En Abadiano (B) jugaban a una modalidad que recuerda a las anteriores aunque presentaba algunas peculiaridades. Se perdió hace unos veinticinco años y se practicaba por primavera, sobre todo los domingos por la tarde durante la Cuaresma, ya que no había otra diversión. Jugaban tanto chicos como chicas, pero por separado, aunque alguna vez lo hacían juntos.

Se trazaba en el suelo un círculo de unos dos metros de diámetro que llamaban petoa y en su interior se colocaba una piedra de unos 20 ó 30 cm. de altura. Se formaban dos grupos, cada uno compuesto por tres, cuatro o cinco miembros.

En primer lugar se decidía «Anketara», a pies, el grupo que iniciaba el juego. Un jugador de este equipo se situaba dentro del peto y los del otro alejados de él, con la chaqueta puesta de atrás para adelante a modo de delantal. El del círculo cogía la txirikila con la mano y la golpeaba con el palo más largo tratando de alejarla lo más posible. Si no conseguía atinarle o sacarla del corro, probaban suerte por turno los otros componentes de su equipo. Si fallaban todos pasaban a jugar los contrincantes.

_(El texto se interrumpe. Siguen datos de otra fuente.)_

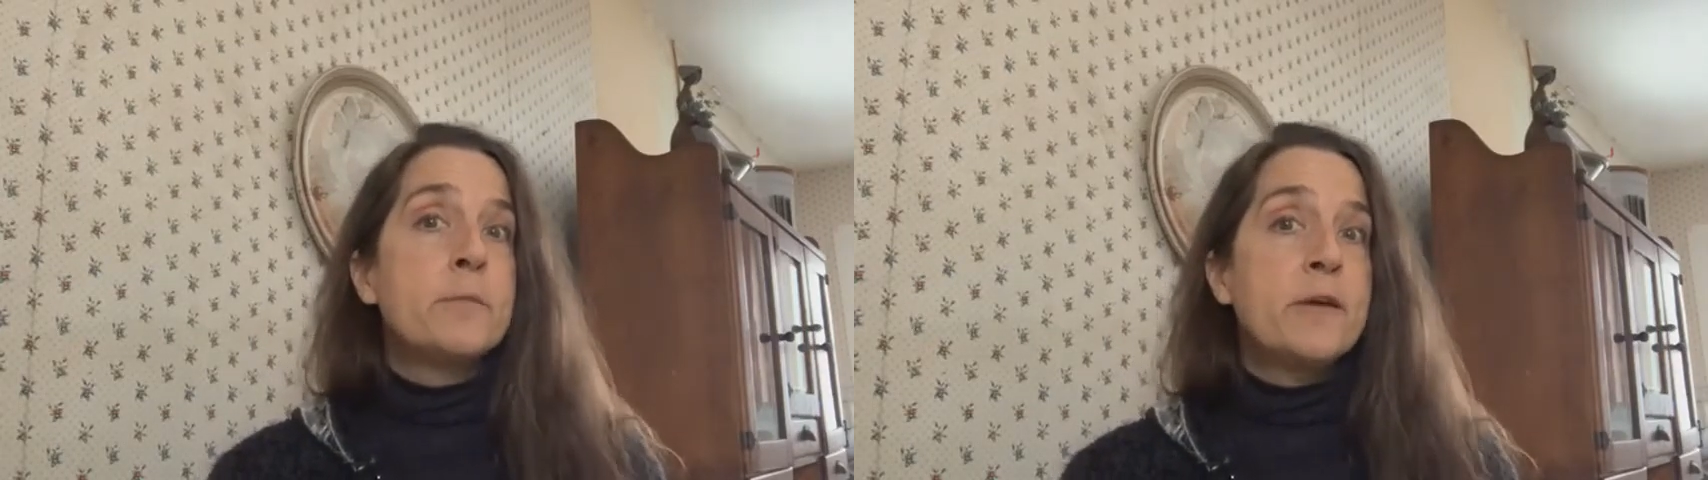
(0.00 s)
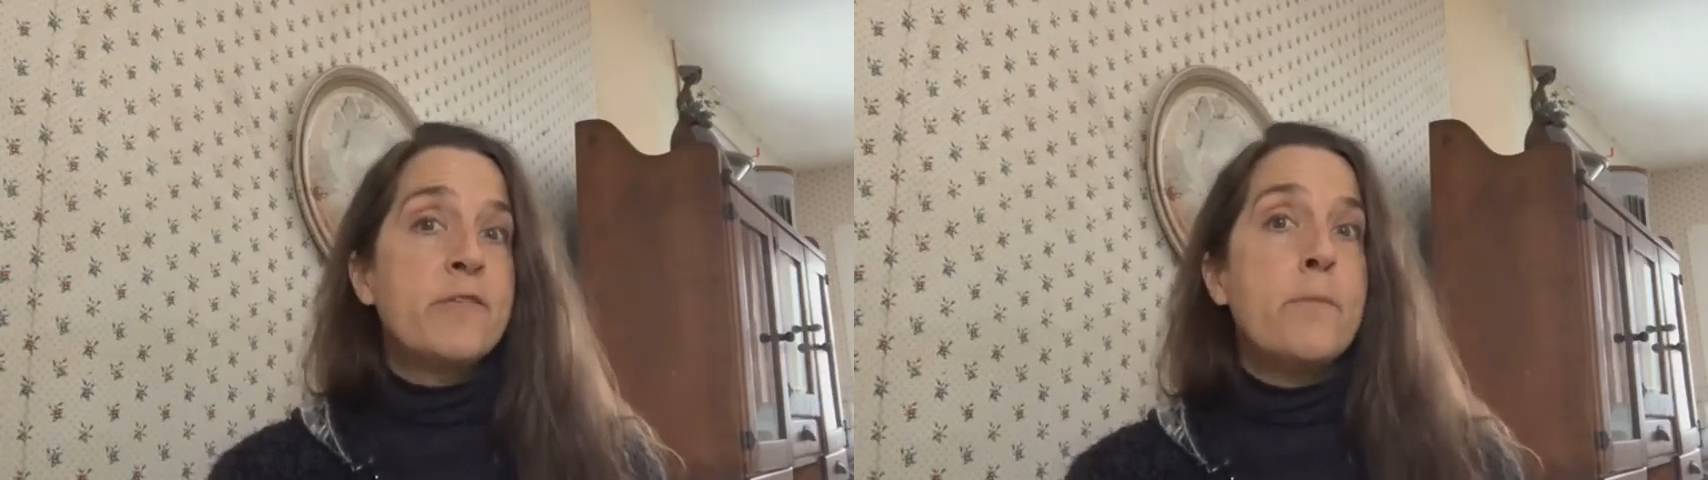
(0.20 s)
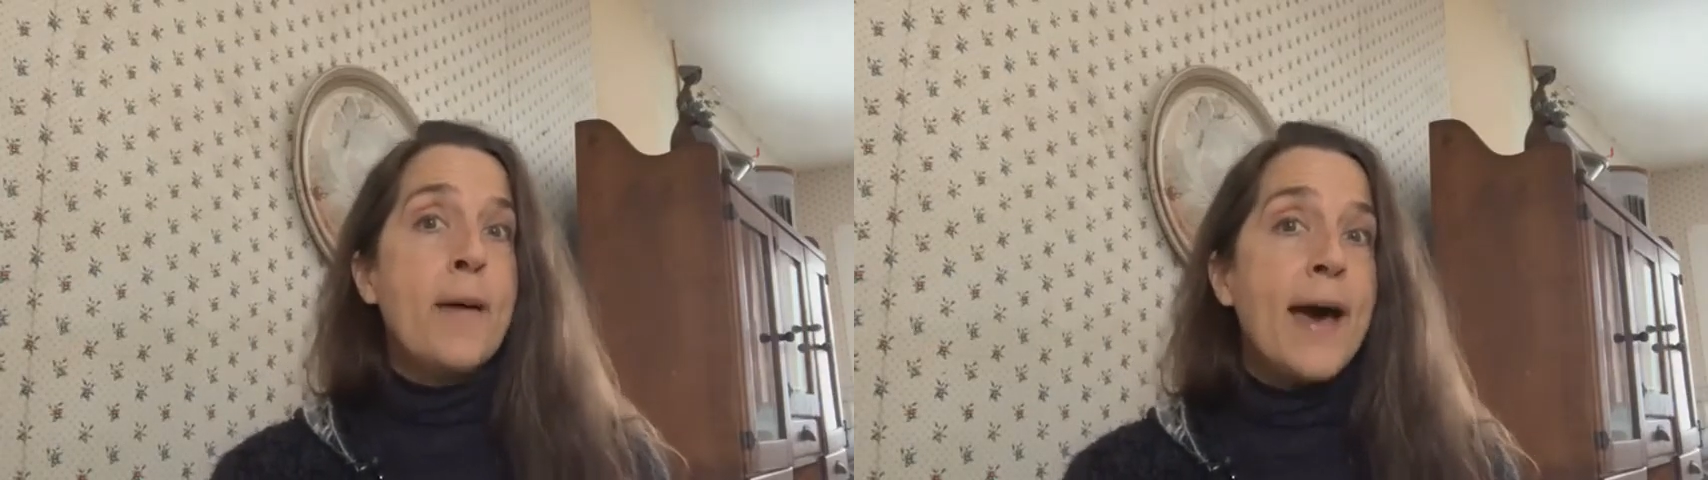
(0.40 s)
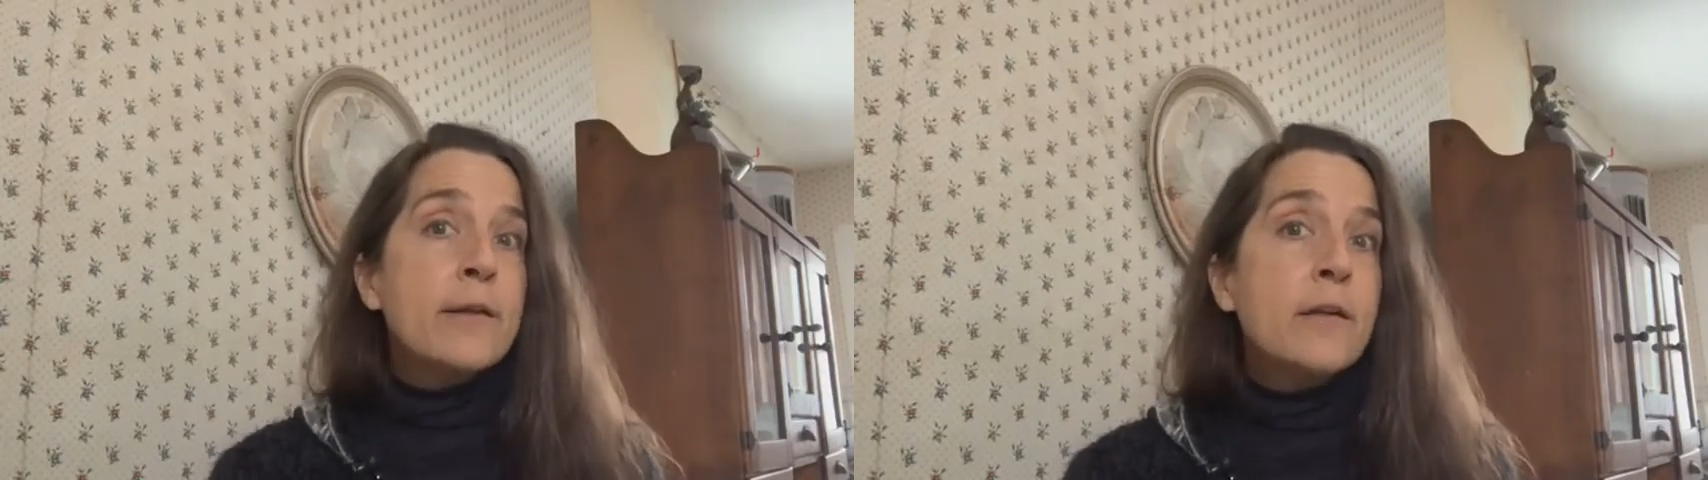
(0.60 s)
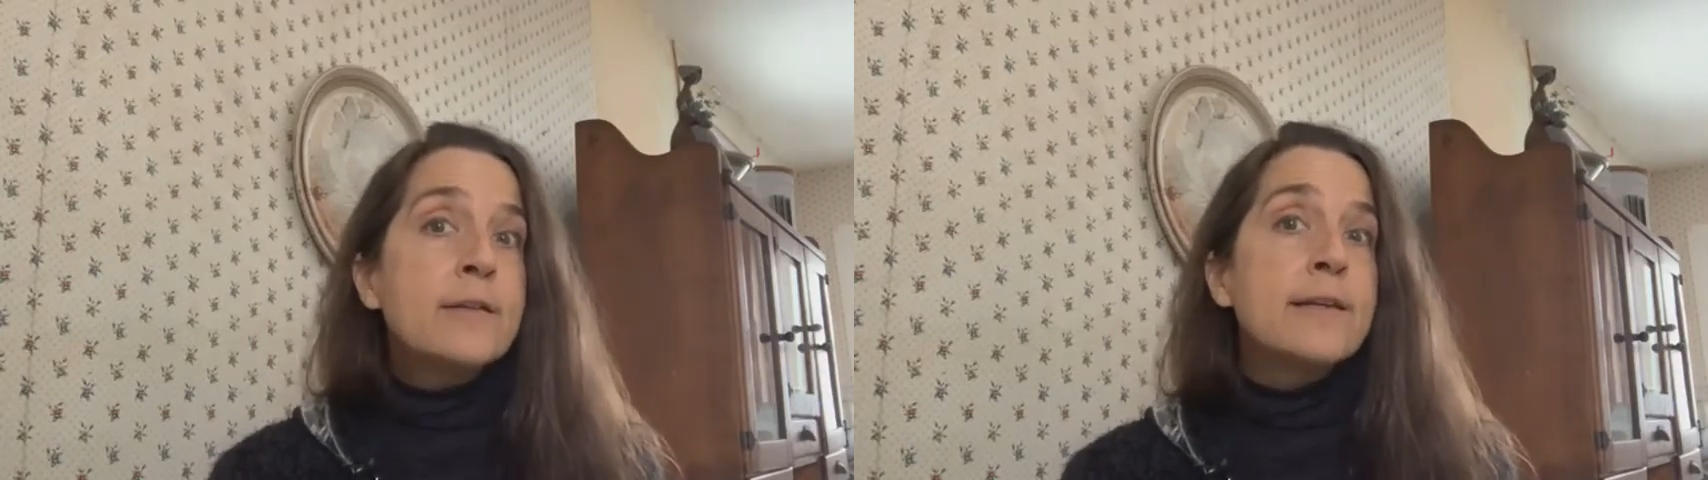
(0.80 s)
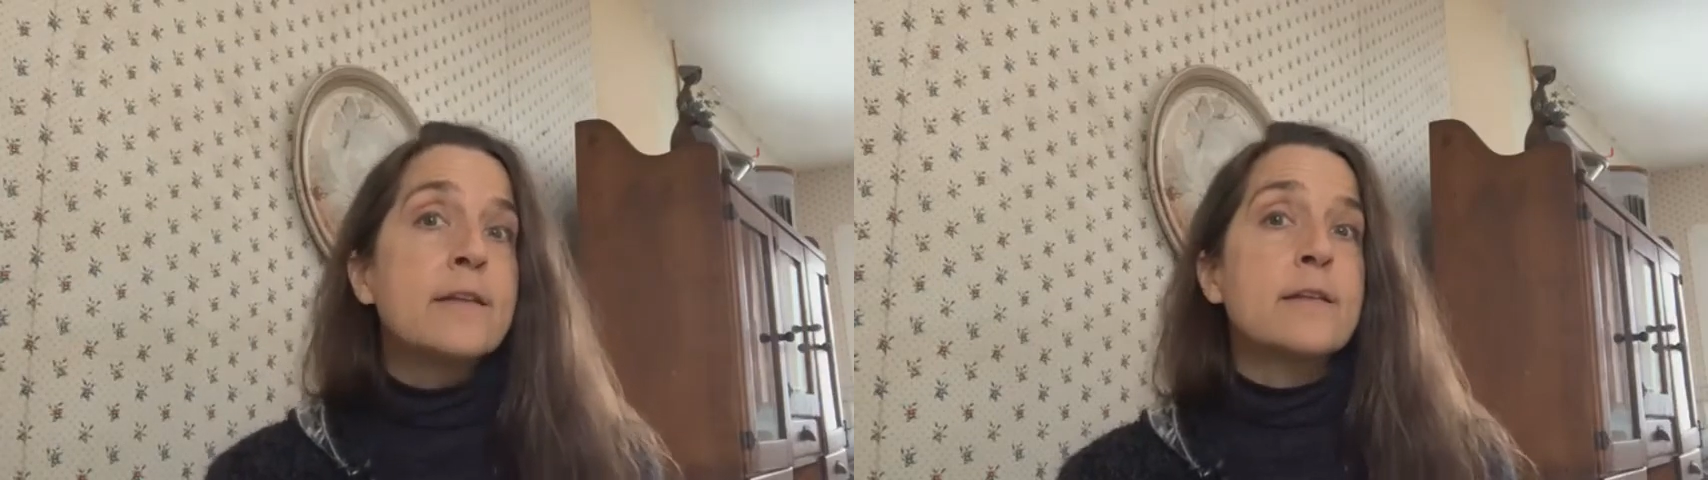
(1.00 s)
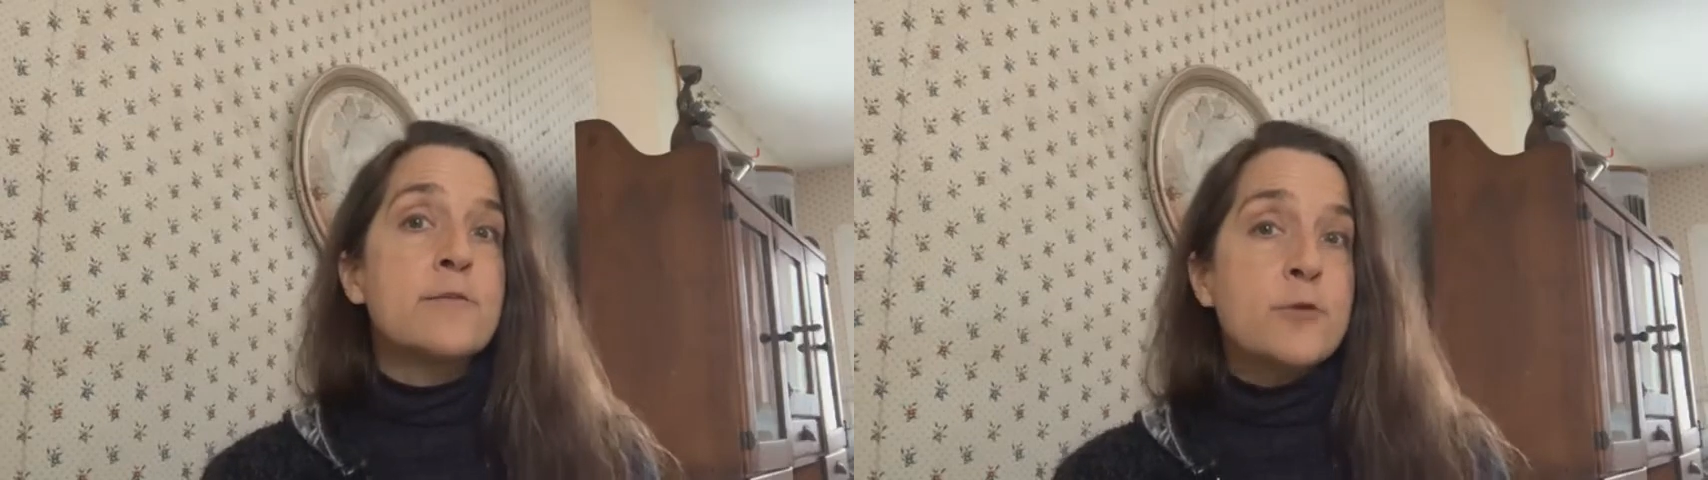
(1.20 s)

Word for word: bit of a battle to get the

Una vez alejada la txirikila los otros jugadores intentaban hacerse con ella tratando de atraparla con la chaqueta. Si alguno lo conseguía, el que la había arrojado quedaba fuera del juego y debía pasar a lanzar otro de su equipo. Si no conseguían recogerla en el aire y caía al suelo, la tomaba alguno y la lanzaba con la mano con la intención de introducirla en el círculo. Si lograba su propósito, el jugador que la había tirado al principio debía dejar su puesto al siguiente de su propio equipo.

Una vez superada esta fase comenzaba la segunda. En primer lugar se establecía a qué número de «palos» se iba a jugar, por lo general a doscientos o quinientos. El lanzador colocaba entonces la txirikila sobre la piedra situada en el círculo e intentaba lanzarla lejos golpeándola con el palo. Si alguno del equipo contrario la atrapaba al vuelo debía volver a tirarla el siguiente en el turno de su propio grupo. Si caía al suelo podía volver a golpearla en el mismo sitio como máximo en tres ocasiones, tratando de enviarla a la mayor distancia posible. Si al tratar de golpear la txirikila con el palo se fallaba, se decía que se había hecho oiñetza, falta. Al final uno de los contrincantes se acercaba a la txirikila y tras ponerla sobre el pie la lanzaba hacia el peto. Repetía esta operación tantas veces como fallos hubiese cometido el lanzador.

Una vez cumplidas estas operaciones el último lanzador de la txirikila indicaba a sus contrincantes cuántos palos creía que distaba la misma del círculo. Si a éstos les parecía bien, le concedían los indicados y reiniciaban el juego; si por el contrario les parecía una cantidad excesiva le obligaban a comprobarla y si el resultado era menor, perdía el equipo de los lanzadores. El juego proseguía hasta alcanzar la cantidad concertada al principio.


 
  1. Serafin ARGAIZ SANTELICES. “Los juegos infantiles en Navarra” in Vida Vasca, XXXIII (1956) pp. 161-163.
  2. José Joaquín ARAZURI. Pamplona estrena siglo. Pamplona, 1980, pp. 17-19.
  3. Jose M.ª IRIBARREN. Vocabulario Navarro. Pamplona, 1984, pp. 297-298.